Department of Computing Science, University of Alberta, Edmonton, Canada.
IEEE/ACM Trans Comput Biol Bioinform. 2010 Oct-Dec;7(4):669-80. doi: 10.1109/TCBB.2008.99.
Modern biological applications usually involve the similarity comparison between two objects, which is often computationally very expensive, such as whole genome pairwise alignment and protein 3D structure alignment. Nevertheless, being able to quickly identify the closest neighboring objects from very large databases for a newly obtained sequence or structure can provide timely hints to its functions and more. This paper presents a substantial speedup technique for the well-studied k-nearest neighbor (k-nn) search, based on novel concepts of virtual pivots and partial pivots, such that a significant number of the expensive distance computations can be avoided. The new method is able to dynamically locate virtual pivots, according to the query, with increasing pruning ability. Using the same or less amount of database preprocessing effort, the new method outperformed the second best method by using no more than 40 percent distance computations per query, on a database of 10,000 gene sequences, compared to several best known k-nn search methods including M-Tree, OMNI, SA-Tree, and LAESA. We demonstrated the use of this method on two biological sequence data sets, one of which is for HIV-1 viral strain computational genotyping.
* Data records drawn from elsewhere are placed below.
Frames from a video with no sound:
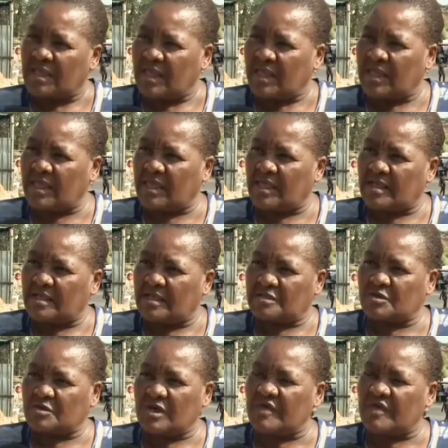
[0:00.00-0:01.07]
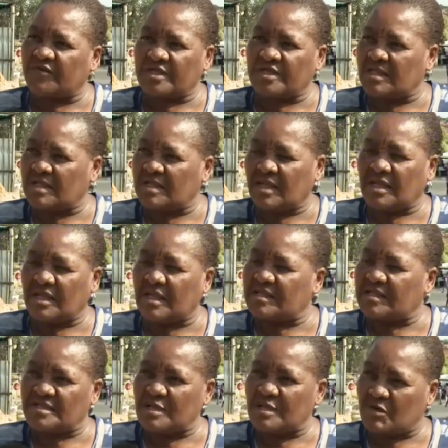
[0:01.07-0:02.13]
Uh, so everything, uh,
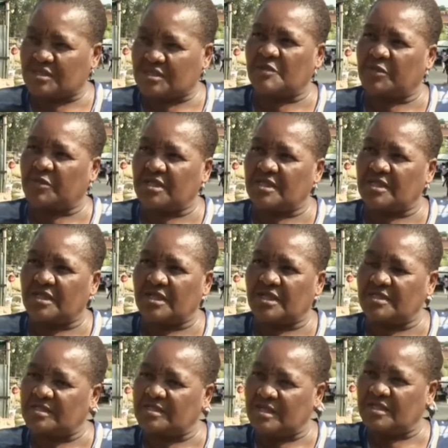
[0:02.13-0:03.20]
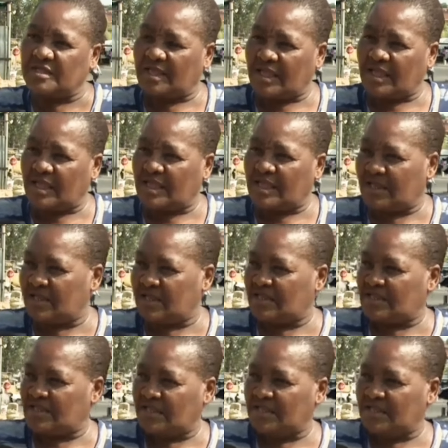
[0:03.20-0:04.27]
anything was happening in,
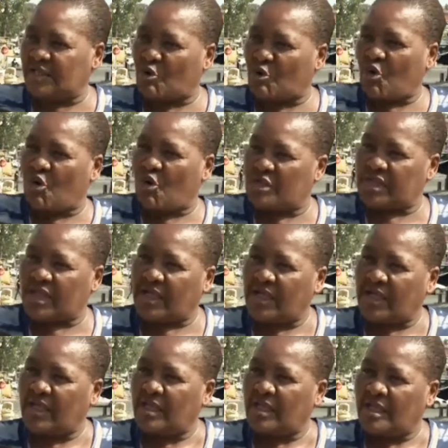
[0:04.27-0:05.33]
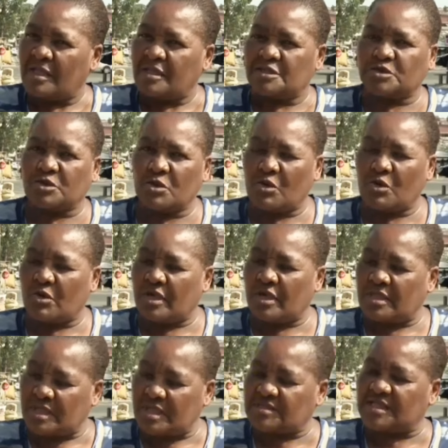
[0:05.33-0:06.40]
in, in the corner. So
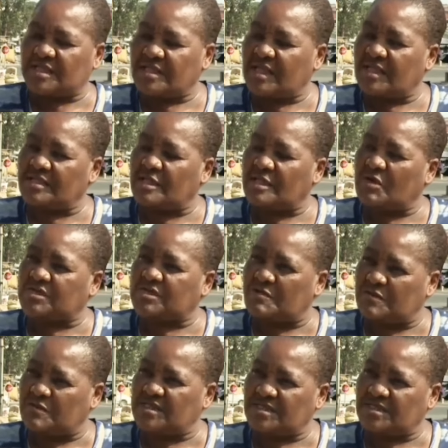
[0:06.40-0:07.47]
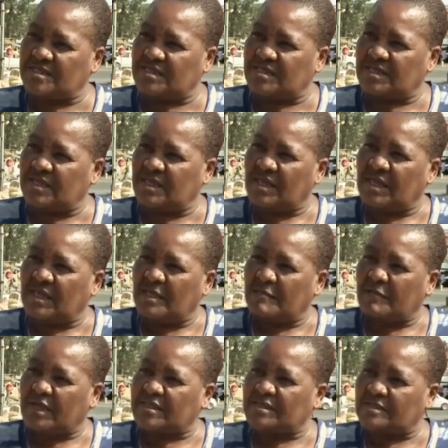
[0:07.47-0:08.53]
yesterday there was a meeting,
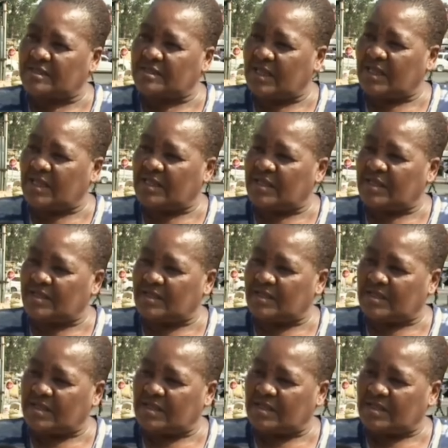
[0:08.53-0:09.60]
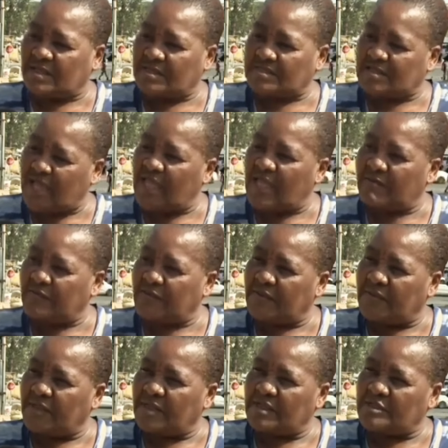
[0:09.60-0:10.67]
but the time
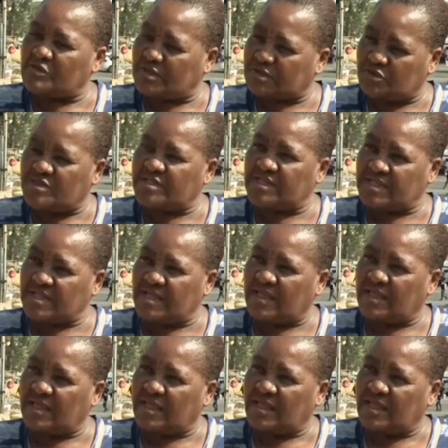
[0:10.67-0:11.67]
it was not clear.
现代生物应用通常涉及两个对象之间的相似性比较,这通常在计算上非常昂贵,例如全基因组两两比对和蛋白质 3D 结构比对。然而,对于新获得的序列或结构,能够从非常大的数据库中快速识别出最接近的相邻对象,可以为其功能提供及时的提示,等等。本文提出了一种基于虚拟枢轴和部分枢轴的新概念的 k-最近邻(k-nn)搜索的实质性加速技术,从而可以避免大量昂贵的距离计算。新方法能够根据查询动态定位虚拟枢轴,从而提高修剪能力。在相同或更少的数据库预处理工作量下,与包括 M-Tree、OMNI、SA-Tree 和 LAESA 在内的几种最知名的 k-nn 搜索方法相比,新方法在 10000 个基因序列的数据库中,每个查询的距离计算不超过 40%,而性能优于第二好的方法。我们在两个生物序列数据集上展示了该方法的使用,其中一个数据集用于 HIV-1 病毒株计算基因分型。